De l’autre côté de l’Atlantique, Bell a lancé le 407GXi à Heli-Expo en février. Cette nouvelle version de son hélicoptère léger monoturbine est équipée d’un Rolls-Royce M250-C47E/4 et d’une nouvelle avionique Garmin FlightStream 510. Certifié par Transports Canada dès janvier, il a obtenu son homologation américaine en octobre, puis européenne en décembre.
Les hélicoptéristes à la recherche du vol autonome
Les hélicoptéristes ont aussi multiplié les avancées dans les projets d’appareils autonomes et optionnellement pilotés. Le SW-4 Solo de Leonardo a fait son premier vol sans pilote de sécurité à bord en février, tout comme le VSR700 d’Airbus Helicopters en décembre. Le constructeur européen doit aussi procéder prochainement à un premier vol captif de son « taxi volant » CityAirbus. Bell de son côté a multiplié les annonces de partenariats dans le domaine avec Safran, Thales et Electric Power Systems.
Coïncidence ou non, en juillet, soit un mois après l’annonce du partenariat avec Bell, Safran Helicopter Engines, Safran Electrical & Power et Safran Power Units ont réalisé le premier essai au sol d’un système de propulsion distribuée hybride électrique. Le motoriste a également obtenu plusieurs certifications – l’Ardiden 3C et l’Arriel 2H – et travaille sur celle de l’Aneto, qui équipera l’AW189K et le Racer. Celle-ci était normalement prévue cette année.
Les activités de Zodiac Aerospace, ici au profit des A380 de Singapore Airlines, sont désormais intégrés sous la marque Safran. © Singapore Airlines
Fusions en pagaille
Comme pour les constructeurs, l’actualité des équipementiers a été marquée par les rapprochements. United Technologies (UTC) a ainsi finalisé l’acquisition de Rockwell Collins fin novembre et s’est recentré sur ses activités aéronautiques. Celles-ci sont désormais opérées sous les marques Pratt & Whitney et Collins Aerospace, issue de la fusion de Rockwell Collins et UTAS.
De son côté, Safran a finalisé le rachat de Zodiac Aerospace en mars, puis la fusion de ses activités au sein du groupe le 1er décembre. Trois nouvelles filiales reprenant les activités de Zodiac ont ainsi été créées : Safran Seats, Safran Cabin et Safran Aerosystems.

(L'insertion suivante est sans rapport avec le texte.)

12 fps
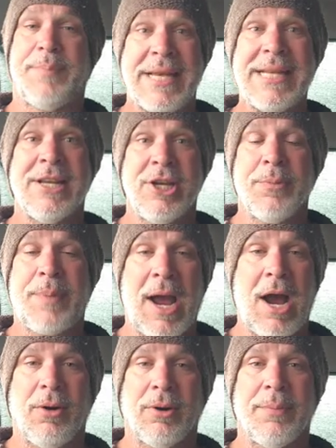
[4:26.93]
Being in your
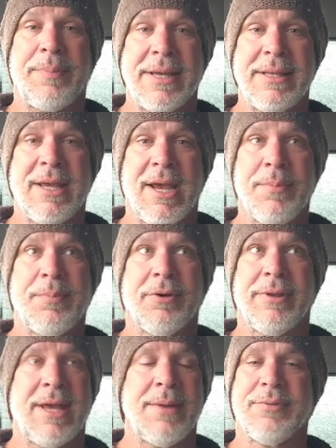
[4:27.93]
power, being the Emperor
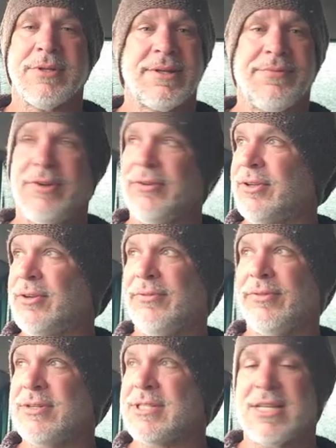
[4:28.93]
or the Empress of your
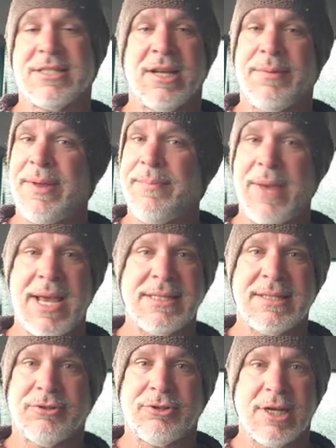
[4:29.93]
universe is going to be
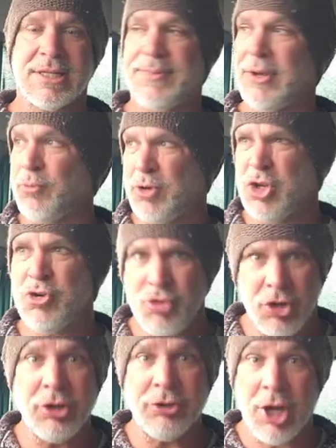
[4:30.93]
amazing. Trust me.
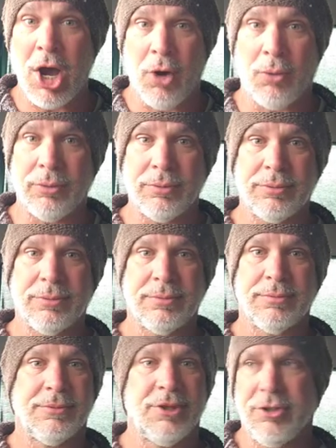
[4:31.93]
You'll know.
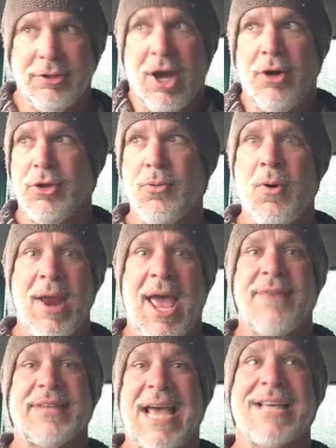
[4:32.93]
You'll know. You won't
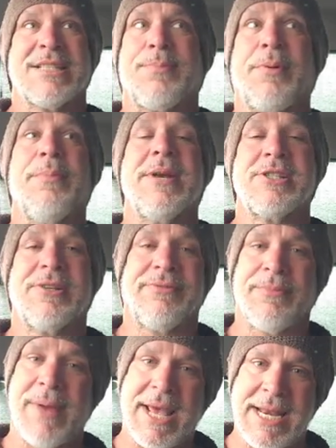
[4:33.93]
have to ask permission
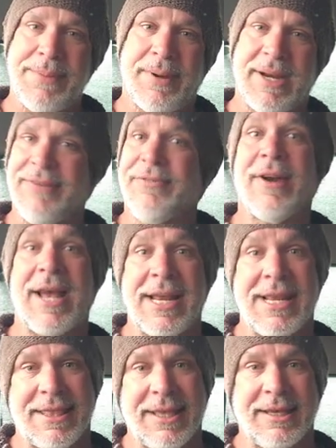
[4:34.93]
from anybody for
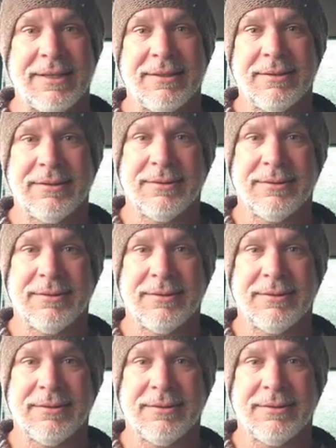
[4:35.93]
anything.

Le groupe se renforce face à l’impressionnante montée en puissance de UTC, mais aussi face aux appétits des constructeurs dans le domaine des équipements.
Équipementiers et constructeurs se préparent à l’affrontement
En effet, Boeing a créé en janvier une entreprise commune avec l’équipementier automobile Adient, baptisée Adient Aerospace, pour concevoir et fabriquer des sièges destinés aux compagnies aériennes, tandis qu’Airbus avait lancé sa marque Airspace pour l’aménagement de cabines dès 2016. Boeing a aussi finalisé en novembre la création d’une coentreprise à parité avec Safran, dédiée à la conception, la production et le support après-vente d’APU pour avions commerciaux.

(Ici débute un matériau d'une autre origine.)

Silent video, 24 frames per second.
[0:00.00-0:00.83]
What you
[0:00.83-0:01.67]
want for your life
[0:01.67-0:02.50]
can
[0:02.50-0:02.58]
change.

S’il n’a pas opéré de rapprochement, le groupe Leonardo a lui lancé cet été le programme LEAP2020 (Leonardo Empowering Advanced Partnership 2020), dans le cadre de son Plan industriel. Celui-ci doit redéfinir le modèle de gestion des fournisseurs du groupe italien, avec la sélection de « partenaires de croissance», afin de stimuler la croissance de sa chaîne d’approvisionnement dans les secteurs Aérospatial, Défense et Sécurité. Leonardo vise une amélioration de 20 % des livraisons et de la qualité d’ici 2020.